Lockdown rapidamente chegou a lista dos temas mais polêmicos da galáxia.

Já escrevi aqui sobre o tema, mas como boa parte dos estados brasileiros estão fechando o comércio, alguns implantando o toque de recolher, e, em alguns casos, está se fechando mesmo mercados; é hora de voltar ao tema.

Esse tema já foi também abordado por outros aqui no Papo de Boteco, como aqui, nesse esse artigo instigante do Victor Loyola, que eu concordo em linhas gerais.

Da mesma forma que assuntos como o aborto, lockdown desperta intensas paixões nas pessoas, quer contra ou a favor.

Aqui encaro o lockdown no conceito mais restritivo, quando o poder público força estabelecimentos comerciais a fechar, de diferentes formas e/ou impõe toque de recolher.

Eu tendo a ser CONTRA essa linha mais radical e a FAVOR de medidas alternativas, mas não tenho uma posição rígida e nem uma opinião completamente formada, então esse artigo é um rascunho de ideias e questionamentos.

Afinal, é muito difícil dar uma palavra final sobre um tema tão novo e que ainda paira muito em áreas desconhecidas; ainda mais quando novas variantes de COVID-19 estão surgindo pelo mundo, com diferentes padrões de transmissão.

Minha posição tende a ser intermediária, longe dos extremos, como em praticamente todos os temas.

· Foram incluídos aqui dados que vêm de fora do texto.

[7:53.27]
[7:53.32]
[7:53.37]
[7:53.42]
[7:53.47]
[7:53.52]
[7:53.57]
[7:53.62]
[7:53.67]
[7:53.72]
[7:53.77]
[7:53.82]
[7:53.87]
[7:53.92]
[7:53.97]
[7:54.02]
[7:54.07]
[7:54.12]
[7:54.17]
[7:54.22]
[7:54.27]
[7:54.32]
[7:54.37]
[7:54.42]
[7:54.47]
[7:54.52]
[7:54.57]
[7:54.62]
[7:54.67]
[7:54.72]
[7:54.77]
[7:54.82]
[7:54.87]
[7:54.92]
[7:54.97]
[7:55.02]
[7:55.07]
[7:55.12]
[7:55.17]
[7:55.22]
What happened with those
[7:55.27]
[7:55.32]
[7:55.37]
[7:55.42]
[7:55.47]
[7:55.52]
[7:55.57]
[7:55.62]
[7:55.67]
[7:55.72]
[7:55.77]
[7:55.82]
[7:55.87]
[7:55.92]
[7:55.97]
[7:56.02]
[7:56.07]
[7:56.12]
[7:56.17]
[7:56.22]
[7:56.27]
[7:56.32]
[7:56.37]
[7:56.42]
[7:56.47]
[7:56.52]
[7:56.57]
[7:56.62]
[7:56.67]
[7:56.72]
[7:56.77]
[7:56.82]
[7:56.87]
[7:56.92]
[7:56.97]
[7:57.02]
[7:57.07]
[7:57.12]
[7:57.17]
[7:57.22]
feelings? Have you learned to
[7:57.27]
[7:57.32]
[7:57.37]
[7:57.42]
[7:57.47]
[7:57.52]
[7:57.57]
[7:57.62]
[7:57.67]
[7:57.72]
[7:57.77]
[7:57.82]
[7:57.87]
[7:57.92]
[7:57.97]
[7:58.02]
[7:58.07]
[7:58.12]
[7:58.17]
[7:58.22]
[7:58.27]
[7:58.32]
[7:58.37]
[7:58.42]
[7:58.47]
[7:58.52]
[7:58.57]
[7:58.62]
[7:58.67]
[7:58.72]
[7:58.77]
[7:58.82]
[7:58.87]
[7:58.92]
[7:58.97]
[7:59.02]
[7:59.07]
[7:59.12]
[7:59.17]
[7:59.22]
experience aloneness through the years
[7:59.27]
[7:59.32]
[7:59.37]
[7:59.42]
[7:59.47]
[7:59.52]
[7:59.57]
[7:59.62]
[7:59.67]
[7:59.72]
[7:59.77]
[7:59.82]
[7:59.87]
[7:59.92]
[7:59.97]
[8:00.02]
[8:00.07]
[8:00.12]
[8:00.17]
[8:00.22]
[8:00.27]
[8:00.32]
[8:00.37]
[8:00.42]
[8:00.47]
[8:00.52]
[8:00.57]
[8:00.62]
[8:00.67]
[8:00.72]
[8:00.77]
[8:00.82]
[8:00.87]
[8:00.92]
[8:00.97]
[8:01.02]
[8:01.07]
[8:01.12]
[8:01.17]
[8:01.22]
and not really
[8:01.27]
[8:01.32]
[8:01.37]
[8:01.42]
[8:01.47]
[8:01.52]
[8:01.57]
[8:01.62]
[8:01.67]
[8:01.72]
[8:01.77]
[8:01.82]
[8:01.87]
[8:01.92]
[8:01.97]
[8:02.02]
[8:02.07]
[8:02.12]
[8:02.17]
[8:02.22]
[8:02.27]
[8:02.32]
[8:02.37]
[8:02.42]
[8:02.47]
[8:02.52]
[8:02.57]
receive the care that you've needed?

Fechamento deprime a economia

Sem dúvida, a depressão econômica imposta pelas autoridades, em prazos maiores, tende a causar pobreza, fome e aumento da concentração de renda.

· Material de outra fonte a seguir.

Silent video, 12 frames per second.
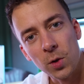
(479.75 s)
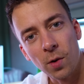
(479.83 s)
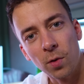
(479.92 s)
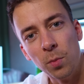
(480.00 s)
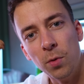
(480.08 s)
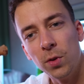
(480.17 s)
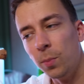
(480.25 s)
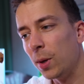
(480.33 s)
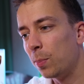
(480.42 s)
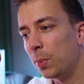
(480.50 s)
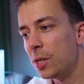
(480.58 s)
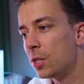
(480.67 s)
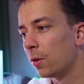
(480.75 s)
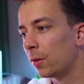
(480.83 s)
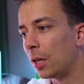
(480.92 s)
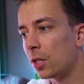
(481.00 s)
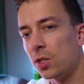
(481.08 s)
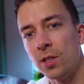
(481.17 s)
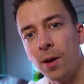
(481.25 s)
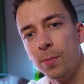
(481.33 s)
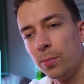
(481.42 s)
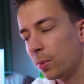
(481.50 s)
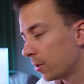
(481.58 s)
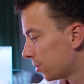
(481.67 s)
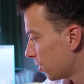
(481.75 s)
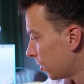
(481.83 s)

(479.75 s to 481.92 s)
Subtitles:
so I've removed a big piece of that stump. So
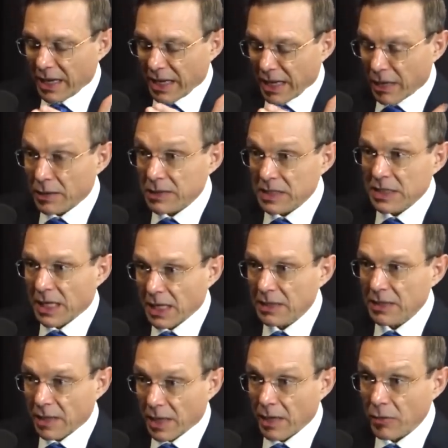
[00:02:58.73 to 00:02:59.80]

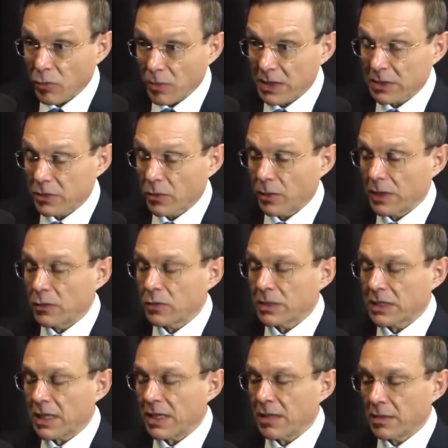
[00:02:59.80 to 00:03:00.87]
airtight arguments. So when you
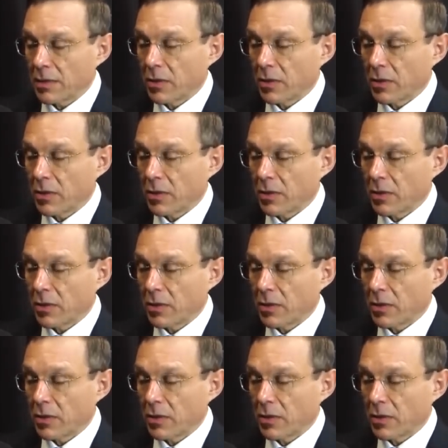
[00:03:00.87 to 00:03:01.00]
say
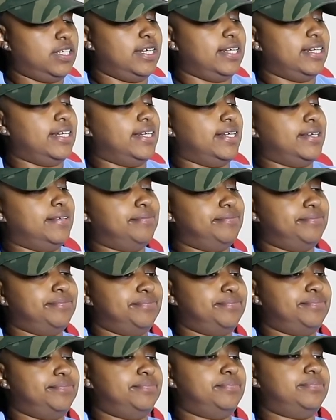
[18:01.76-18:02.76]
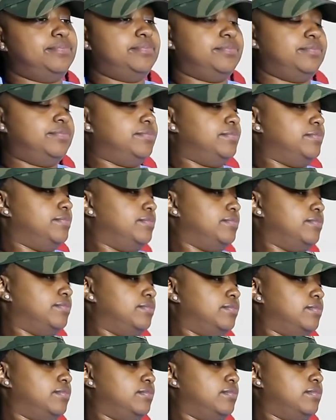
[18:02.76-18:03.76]

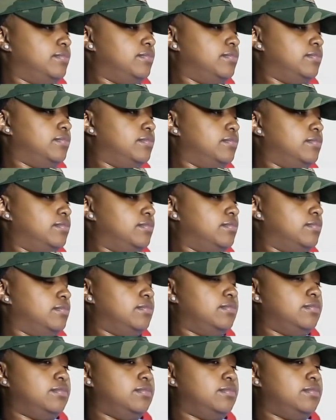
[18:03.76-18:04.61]
The person shown says nothing.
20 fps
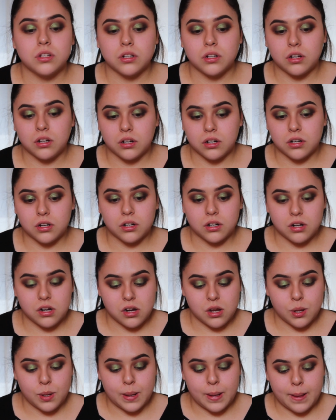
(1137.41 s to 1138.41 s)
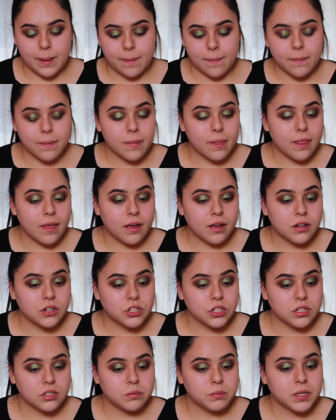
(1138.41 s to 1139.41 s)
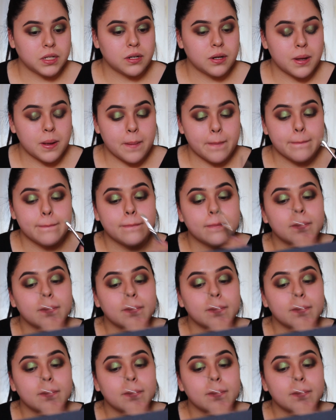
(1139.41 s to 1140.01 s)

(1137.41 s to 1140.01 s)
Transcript: to call her that, Jasmina.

A concentração de renda cresce porque, nessa hora, quem tem dinheiro se aproveita de oportunidades que surgem da bruma dos desastres que afligem os menos favorecidos.

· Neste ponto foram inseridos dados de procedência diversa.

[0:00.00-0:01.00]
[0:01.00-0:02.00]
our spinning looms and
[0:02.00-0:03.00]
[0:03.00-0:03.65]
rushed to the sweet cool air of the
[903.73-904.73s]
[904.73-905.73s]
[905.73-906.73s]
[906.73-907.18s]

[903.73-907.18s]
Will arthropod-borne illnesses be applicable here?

Os pequenos negócios são duramente atingidos, e são os primeiros a fechar as portas em definitivo. Vi isso demais aqui no Rio. Os grandes negócios tem um colchão maior.

Tudo reflui no desemprego, engrossado pela falência de pequenos empreendedores, que se justam a aqueles que perderam o emprego, na busca de poucas e escassas vagas. Em suma, menos um empreendedor, mais um desempregado.

Com a demanda menor, não há espaço para tanta gente vendendo quentinha ou mais motoristas de aplicativo do que passageiros …

Tudo isso acontece, mesmo diante de programas de ajuda emergencial, especialmente em países com parcos recursos, como o Brasil.

Vários estudos, como esse, foram escritos sobre o tema, evidenciando os impactos e eu mesmo elaborei algumas ideias.

Lockdown diminui a transmissão?

Não acredito na posição extrema que o lockdown aumente a transmissão de COVID-19 ou mantenha ela estável. como algumas pessoas e até estudos afirmam.

Essa tese parte de uma afirmação que me parece correta.

Tudo indica, que tirando aglomerações em locais fechados, a contaminação dentro de casa é a mais fácil de todas

No entanto, como a COVID-19 não é um sistema fechado, a contaminação de dentro de casa, pressupõe a existência de alguém que pegue a COVID-19 fora de casa e que depois exponha o resto das pessoas com que ele conviva diariamente.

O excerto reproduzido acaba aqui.